In June 2013, sea stars along the Pacific coast of the United States began dying in large numbers. Die-offs of sea stars have occurred before in the 1970s, 80s, and 90s but never of this magnitude. Within just three years, millions of sea stars from California to Alaska died from a disease called sea star wasting syndrome (SSWS). Sea stars with SSWS develop white lesions in the ectoderm quickly followed by decay of tissue surrounding the lesions which leads to fragmentation of the body and death. Biologists estimated 95% of some sea star populations were decimated by SSWS. While most species of sea stars were affected by SSWS, ochre stars (Pisaster ochraceus) and sunflower stars (Pycnopodia helianthoides) were especially hard hit.
The syndrome was first noticed in ochre stars in June 2013 along the coast of Washington state. In August 2013, divers reported a massive die-off of sunflower stars just north of Vancouver, British Columbia. In October and November 2013, large numbers of dead sea stars were noted in Monterrey, California, and by mid-December, SSWS had reached southern California. In the summer of 2014, the disease had spread to Mexico and parts of Oregon. SSWS was first reported in Alaska in Kachemak Bay in 2014, but it wasn’t until 2015 and 2016 that sea stars began dying in large numbers in Alaska.
Biologists are certain sea stars are dying from a virus, but when they isolated the virus, they realized this virus was present in preserved museum samples taken from as far back in the 1940s. They believe some other factor such as increased water temperature or a change in pH is stressing seas stars and allowing an otherwise dormant virus to rage through their populations. Researchers noted an increase in ocean water temperature preceded the outbreak of SSWS, and in areas where the water temperature rose the most, the disease was more widespread. To test the theory that increased water temperature played a big role in the breakout of the disease, scientists placed sea stars in aquarium tanks ranging in temperature from 54 degrees to 66 degrees Fahrenheit. The results were clear, the hotter the tank, the more quickly the sea stars succumbed to wasting.

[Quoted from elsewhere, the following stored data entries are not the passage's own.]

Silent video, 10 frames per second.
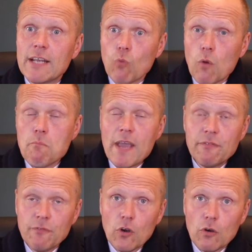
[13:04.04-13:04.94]
in what may
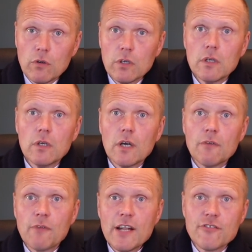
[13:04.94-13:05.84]
follow.
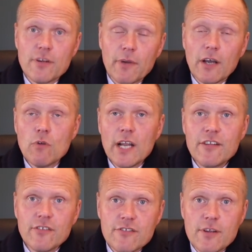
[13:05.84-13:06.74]
A friendship, a
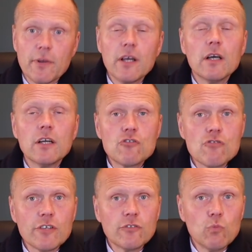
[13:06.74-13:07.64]
relationship, a
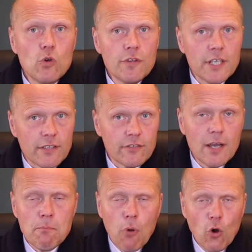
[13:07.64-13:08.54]
trustworthiness,
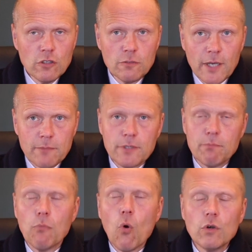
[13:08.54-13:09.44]
a bond might be
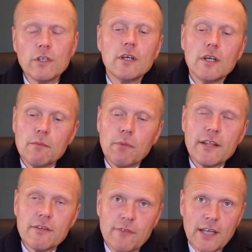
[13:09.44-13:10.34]
born
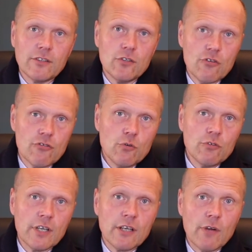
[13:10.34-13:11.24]
by the fact that your
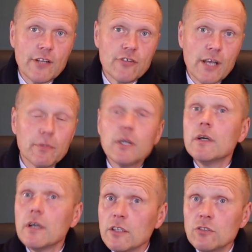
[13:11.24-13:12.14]
shoes are in great shape.
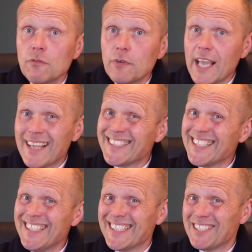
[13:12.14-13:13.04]
And don't forget
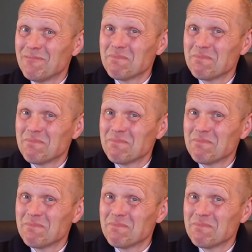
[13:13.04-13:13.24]
either,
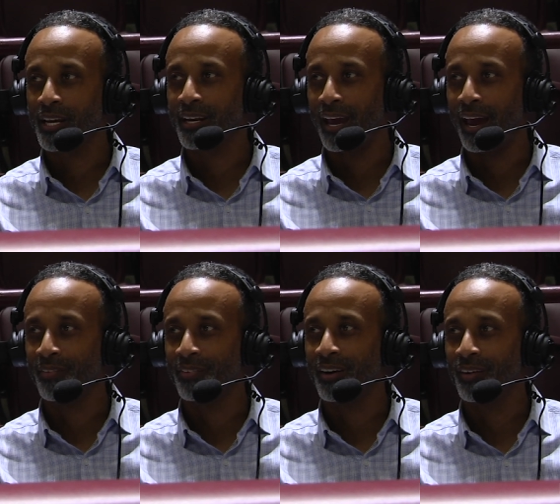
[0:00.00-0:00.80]
second
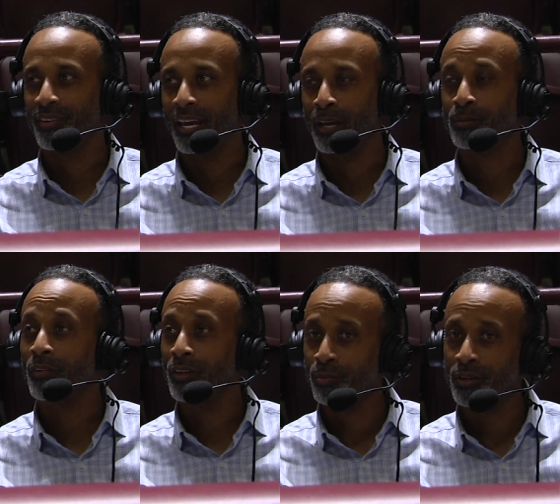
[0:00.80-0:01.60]
half uh, of the game so I
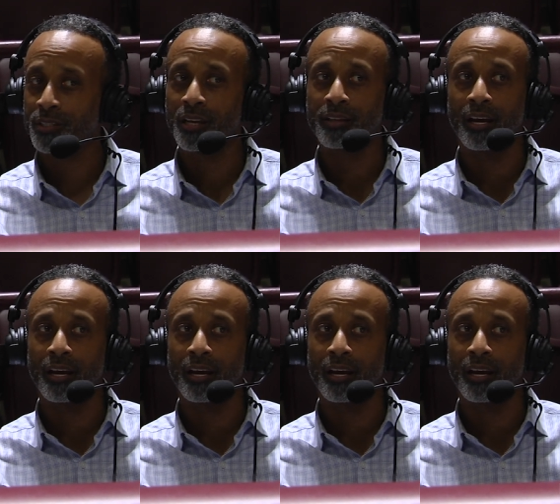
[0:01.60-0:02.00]
really appreciate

The drastic reduction in sea star populations is evident on Kodiak Island, and biologists worry how the loss of sea stars will affect the intertidal community. Sea stars are considered a keystone species, important to maintaining diversity in the marine environment. Sea stars eat mussels and sea urchins whose numbers could now explode and decrease biodiversity in intertidal and subtidal communities.
Scientists consider the recent outbreak of SSWS the single largest, most geographically widespread disease ever recorded, and as ocean temperatures keep rising, they fear the outbreak of the disease will continue.